Show each line from the records below in which the word "Transcript" occurs.

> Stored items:
/---
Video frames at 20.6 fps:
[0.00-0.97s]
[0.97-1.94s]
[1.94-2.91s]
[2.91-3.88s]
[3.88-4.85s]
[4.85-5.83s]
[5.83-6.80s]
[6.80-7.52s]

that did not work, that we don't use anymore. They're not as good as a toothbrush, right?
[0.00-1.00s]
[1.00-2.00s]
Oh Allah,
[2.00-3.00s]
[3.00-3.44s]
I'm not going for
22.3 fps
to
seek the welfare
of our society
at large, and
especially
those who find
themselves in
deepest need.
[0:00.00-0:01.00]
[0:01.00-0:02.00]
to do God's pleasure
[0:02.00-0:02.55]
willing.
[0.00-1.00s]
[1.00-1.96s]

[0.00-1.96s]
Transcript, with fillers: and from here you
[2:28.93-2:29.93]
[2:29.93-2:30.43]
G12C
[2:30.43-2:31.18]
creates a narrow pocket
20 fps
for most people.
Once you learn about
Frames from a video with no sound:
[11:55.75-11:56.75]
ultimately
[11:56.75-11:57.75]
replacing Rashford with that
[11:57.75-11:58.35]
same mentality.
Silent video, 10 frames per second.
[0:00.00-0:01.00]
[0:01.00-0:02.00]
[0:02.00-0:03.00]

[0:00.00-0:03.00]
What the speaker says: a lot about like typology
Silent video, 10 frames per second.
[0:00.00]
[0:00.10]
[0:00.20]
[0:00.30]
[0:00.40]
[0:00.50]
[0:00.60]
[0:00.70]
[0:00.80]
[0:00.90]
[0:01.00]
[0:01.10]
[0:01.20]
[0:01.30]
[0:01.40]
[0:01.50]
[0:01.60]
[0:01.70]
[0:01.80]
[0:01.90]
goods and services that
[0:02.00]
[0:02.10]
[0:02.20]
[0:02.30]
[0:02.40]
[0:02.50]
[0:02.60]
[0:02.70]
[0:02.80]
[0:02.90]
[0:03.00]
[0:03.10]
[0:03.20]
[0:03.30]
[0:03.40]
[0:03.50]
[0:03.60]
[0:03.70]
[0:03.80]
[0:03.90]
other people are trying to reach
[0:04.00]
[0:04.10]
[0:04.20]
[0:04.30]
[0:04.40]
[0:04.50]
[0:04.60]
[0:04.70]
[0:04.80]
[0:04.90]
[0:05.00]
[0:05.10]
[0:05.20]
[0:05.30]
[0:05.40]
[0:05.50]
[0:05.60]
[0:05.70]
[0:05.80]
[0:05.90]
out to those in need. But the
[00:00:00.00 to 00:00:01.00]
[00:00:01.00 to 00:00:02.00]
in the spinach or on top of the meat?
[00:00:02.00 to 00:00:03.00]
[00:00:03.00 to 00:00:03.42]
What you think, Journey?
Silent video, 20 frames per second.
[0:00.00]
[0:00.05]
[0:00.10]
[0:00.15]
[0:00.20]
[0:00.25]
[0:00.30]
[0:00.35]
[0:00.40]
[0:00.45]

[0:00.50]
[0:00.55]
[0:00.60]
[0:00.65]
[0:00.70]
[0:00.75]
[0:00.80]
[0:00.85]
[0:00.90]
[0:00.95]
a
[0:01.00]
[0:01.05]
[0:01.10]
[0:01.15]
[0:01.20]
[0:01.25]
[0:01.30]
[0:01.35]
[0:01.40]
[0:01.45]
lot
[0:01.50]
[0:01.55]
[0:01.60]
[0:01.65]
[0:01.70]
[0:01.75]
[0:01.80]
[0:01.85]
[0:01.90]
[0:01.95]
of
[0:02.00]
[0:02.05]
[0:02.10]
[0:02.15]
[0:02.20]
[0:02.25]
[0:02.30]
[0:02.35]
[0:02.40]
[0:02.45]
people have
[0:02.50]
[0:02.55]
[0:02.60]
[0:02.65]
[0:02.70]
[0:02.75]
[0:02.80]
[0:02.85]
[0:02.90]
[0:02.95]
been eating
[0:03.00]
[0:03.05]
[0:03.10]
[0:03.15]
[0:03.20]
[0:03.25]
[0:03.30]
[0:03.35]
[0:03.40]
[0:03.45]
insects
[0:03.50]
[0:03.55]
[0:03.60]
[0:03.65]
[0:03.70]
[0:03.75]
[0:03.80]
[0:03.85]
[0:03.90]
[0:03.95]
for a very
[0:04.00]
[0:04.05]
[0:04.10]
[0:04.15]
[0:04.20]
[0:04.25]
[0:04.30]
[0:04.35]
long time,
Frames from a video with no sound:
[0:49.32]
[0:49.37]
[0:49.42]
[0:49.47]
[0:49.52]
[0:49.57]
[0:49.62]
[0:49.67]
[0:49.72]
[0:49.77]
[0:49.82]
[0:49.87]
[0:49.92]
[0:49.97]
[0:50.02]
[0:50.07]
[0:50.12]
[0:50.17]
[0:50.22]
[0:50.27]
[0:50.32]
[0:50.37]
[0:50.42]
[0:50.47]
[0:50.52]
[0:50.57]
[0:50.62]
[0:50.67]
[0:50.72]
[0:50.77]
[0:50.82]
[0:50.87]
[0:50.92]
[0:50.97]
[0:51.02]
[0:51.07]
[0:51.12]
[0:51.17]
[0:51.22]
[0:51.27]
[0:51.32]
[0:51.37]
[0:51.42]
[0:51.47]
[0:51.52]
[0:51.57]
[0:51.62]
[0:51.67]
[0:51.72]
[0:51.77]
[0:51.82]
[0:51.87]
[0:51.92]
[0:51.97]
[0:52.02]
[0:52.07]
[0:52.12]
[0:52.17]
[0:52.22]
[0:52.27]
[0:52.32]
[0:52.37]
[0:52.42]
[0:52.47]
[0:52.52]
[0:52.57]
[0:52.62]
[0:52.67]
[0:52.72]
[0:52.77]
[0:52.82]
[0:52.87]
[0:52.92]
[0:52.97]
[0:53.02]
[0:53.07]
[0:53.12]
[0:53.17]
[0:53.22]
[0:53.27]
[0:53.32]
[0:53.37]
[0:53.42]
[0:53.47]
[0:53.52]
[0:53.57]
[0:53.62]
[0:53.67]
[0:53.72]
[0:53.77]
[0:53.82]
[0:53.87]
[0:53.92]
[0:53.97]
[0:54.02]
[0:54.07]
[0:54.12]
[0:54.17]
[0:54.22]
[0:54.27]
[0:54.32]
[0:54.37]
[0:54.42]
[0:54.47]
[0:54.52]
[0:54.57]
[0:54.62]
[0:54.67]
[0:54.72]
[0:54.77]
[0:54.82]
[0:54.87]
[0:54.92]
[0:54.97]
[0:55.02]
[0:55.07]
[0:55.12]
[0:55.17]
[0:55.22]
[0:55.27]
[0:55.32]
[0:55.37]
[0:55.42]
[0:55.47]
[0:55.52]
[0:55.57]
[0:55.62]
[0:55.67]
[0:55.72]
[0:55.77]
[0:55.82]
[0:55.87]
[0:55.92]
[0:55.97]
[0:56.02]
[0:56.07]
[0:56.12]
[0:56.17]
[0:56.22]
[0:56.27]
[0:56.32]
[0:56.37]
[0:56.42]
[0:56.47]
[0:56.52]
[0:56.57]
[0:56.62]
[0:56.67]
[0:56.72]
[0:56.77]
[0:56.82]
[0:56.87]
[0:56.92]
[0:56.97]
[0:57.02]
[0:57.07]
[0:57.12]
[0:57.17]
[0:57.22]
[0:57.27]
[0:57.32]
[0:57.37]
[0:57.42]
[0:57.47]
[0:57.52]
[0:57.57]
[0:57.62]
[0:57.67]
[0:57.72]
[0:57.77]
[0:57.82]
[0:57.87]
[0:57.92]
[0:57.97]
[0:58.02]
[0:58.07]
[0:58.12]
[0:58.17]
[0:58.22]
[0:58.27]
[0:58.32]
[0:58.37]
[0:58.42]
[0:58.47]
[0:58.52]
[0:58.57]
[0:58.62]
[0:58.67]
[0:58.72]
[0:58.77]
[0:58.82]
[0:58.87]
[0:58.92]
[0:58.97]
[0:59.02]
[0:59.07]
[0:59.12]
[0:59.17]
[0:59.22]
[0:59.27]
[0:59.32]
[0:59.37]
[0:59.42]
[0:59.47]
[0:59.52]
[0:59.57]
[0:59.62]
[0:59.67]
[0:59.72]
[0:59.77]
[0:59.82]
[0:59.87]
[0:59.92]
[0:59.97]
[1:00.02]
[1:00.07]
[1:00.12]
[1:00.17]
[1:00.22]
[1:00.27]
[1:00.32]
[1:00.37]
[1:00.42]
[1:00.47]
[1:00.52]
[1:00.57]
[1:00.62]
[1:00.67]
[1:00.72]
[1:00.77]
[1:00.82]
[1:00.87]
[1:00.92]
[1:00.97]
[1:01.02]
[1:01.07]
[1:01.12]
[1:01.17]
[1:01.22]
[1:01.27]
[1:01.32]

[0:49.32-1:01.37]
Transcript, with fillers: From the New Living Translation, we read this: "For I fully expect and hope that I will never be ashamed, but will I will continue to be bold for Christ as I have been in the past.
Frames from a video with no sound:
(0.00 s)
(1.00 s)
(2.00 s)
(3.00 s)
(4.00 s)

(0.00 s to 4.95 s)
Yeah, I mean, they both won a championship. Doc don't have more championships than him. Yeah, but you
\---
> ANSWER:
Transcript, with fillers: and from here you
Transcript, with fillers: From the New Living Translation, we read this: "For I fully expect and hope that I will never be ashamed, but will I will continue to be bold for Christ as I have been in the past.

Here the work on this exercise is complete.